CIBI391A101 is a Phase 1b clinical study to evaluate the safety, tolerability, and initial anti-tumor efficacy of sintilimab plus surufatinib in patients with advanced malignancies.

About TYVYT (Sintilimab Injection)

TYVYT (sintilimab injection), an innovative drug developed with global quality standards jointly developed by Innovent and Lilly in China, has been granted marketing approval by the NMPA for relapsed or refractory classic Hodgkin’s lymphoma after second-line or later systemic chemotherapy, and included in the 2019 Guidelines of Chinese Society of Clinical Oncology for Lymphoid Malignancies. TYVYT is the only PD-1 inhibitor that has been included in the new Catalogue of the National Reimbursement Drug List (NRDL), in November 2019. In April 2020, the NMPA accepted the supplemental new drug application for TYVYT in combination with ALIMTA (pemetrexed) and platinum as first-line therapy in non-squamous non-small cell lung cancer (NSCLC). In May 2020, TYVYT combined with Gemzar (gemcitabine for injection) and platinum chemotherapy met the predefined primary endpoint in the Phase 3 ORIENT-12 study as first-line therapy in patients with locally advanced or metastatic squamous NSCLC, TYVYT monotherapy met the primary endpoint in the ORIENT-2 study as second-line therapy in patients with advanced or metastatic esophageal squamous cell carcinoma as well.

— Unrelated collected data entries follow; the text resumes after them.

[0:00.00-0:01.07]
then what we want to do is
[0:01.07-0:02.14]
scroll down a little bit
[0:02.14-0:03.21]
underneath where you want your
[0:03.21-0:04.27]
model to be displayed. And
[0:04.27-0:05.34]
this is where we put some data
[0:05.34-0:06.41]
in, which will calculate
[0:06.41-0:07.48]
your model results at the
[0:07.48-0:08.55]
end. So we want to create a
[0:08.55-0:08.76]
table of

TYVYT is a type of immunoglobulin G4 monoclonal antibody, which binds to PD-1 molecules on the surface of T-cells, blocks the PD-1/ PD-Ligand 1 (PD-L1) pathway and reactivates T-cells to kill cancer cells. Innovent is currently conducting more than 20 clinical studies with TYVYT to evaluate its safety and efficacy in a wide variety of cancer indications, including more than 10 registration or pivotal clinical trials.

About Surufatinib

Discovered and developed solely by Chi-Med (Hutchison China MediTech Limited), Surufatinib (HMPL-012) is a novel, oral drug candidate that selectively inhibits the tyrosine kinase activity associated with VEGFR and FGFR, which both inhibit angiogenesis and CSF-1R, which regulates tumor-associated macrophages, promoting the body’s immune response against tumor cells. Surufatinib’s unique dual mechanism of action may be very suitable for possible combinations with other immunotherapies, where there may be synergistic anti-tumor effects.

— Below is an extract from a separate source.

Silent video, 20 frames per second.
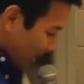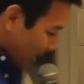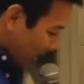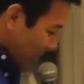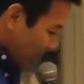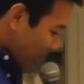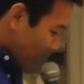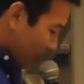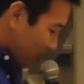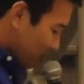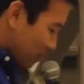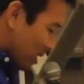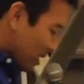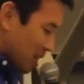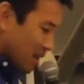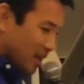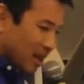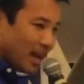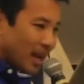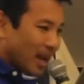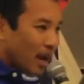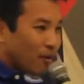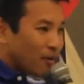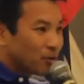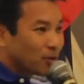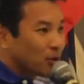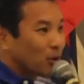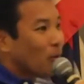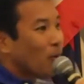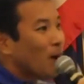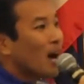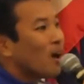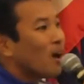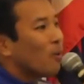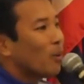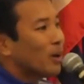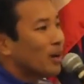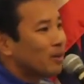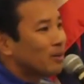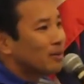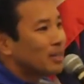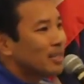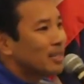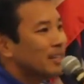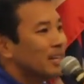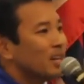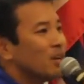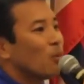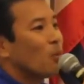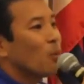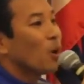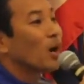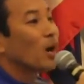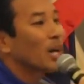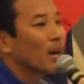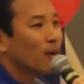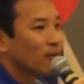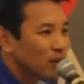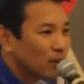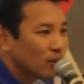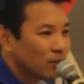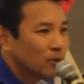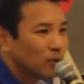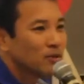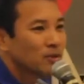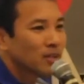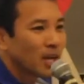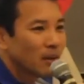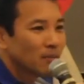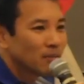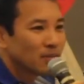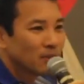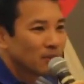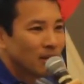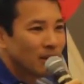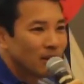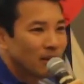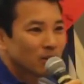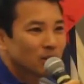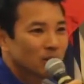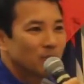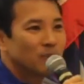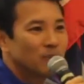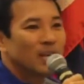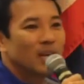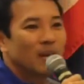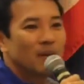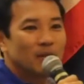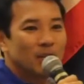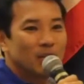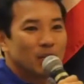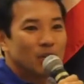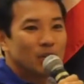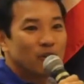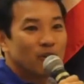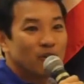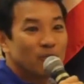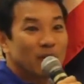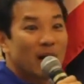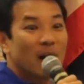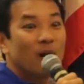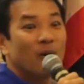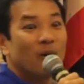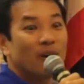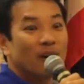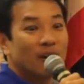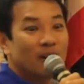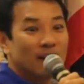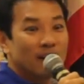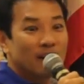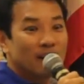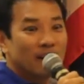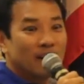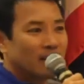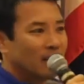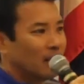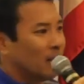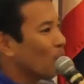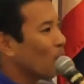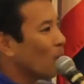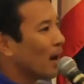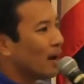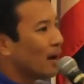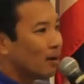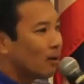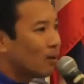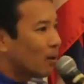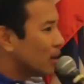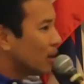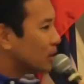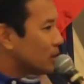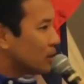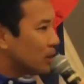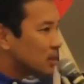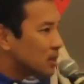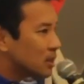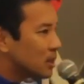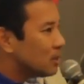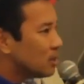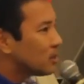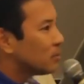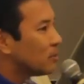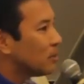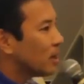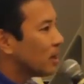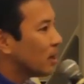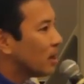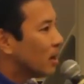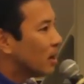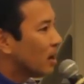And then after a while, when it didn't work after a few times, it also became an issue of power. Like, hey, why aren't you listening to me?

In China, an NDA for surufatinib for the treatment of non-pancreatic neuroendocrine tumors (NET) was accepted for review (and subsequently granted Priority Review status) by the NMPA in November 2019 after the SANET-ep Phase 3 study successfully met its primary endpoint of improved progression-free survival. A second NDA is being submitted after the SANET-p Phase 3 study in pancreatic NET also successfully met its primary endpoint of PFS in January 2020. Surufatinib is in several other proof-of-concept clinical trials in China.

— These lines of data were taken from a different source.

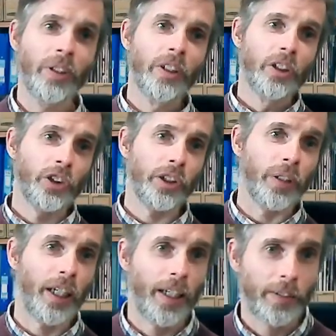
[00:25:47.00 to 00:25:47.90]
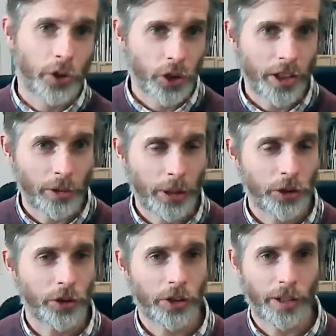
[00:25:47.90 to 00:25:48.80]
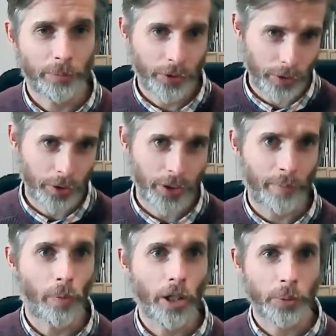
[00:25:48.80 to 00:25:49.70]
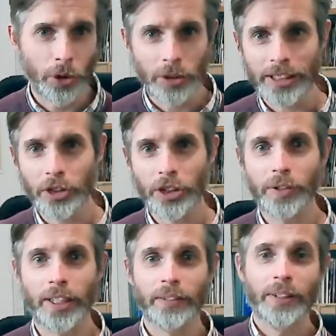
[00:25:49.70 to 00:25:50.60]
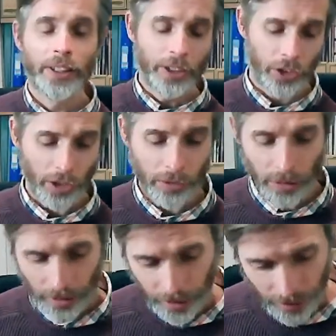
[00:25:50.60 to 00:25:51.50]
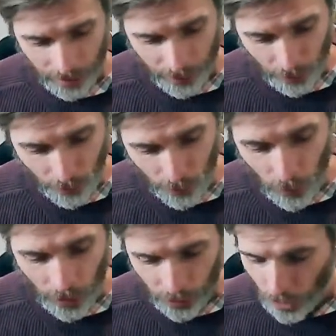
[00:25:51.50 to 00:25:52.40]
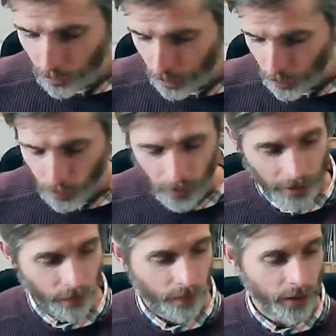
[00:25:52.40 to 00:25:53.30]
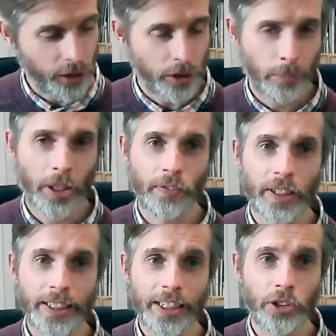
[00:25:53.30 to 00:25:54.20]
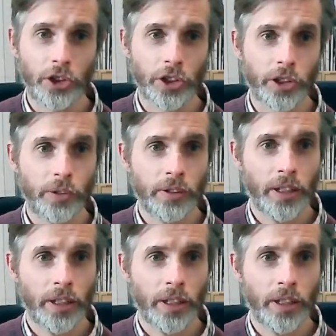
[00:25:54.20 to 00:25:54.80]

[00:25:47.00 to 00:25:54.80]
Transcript: So I've just seen a question come through saying, why would you detune it? So for example, if this is perfectly in tune,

In the United States, starting in late 2020 Chi-Med plans to submit an NDA for surufatinib in NET, following an agreement with the U.S. FDA that it will be based on the successful SANET-ep and SANET-p studies, and existing surufatinib U.S. clinical data. Surufatinib was recently granted Fast Track Designations for both pancreatic and non-pancreatic NET, and Orphan Drug Designation for pancreatic NET.

Chi-Med currently retains all rights to surufatinib worldwide.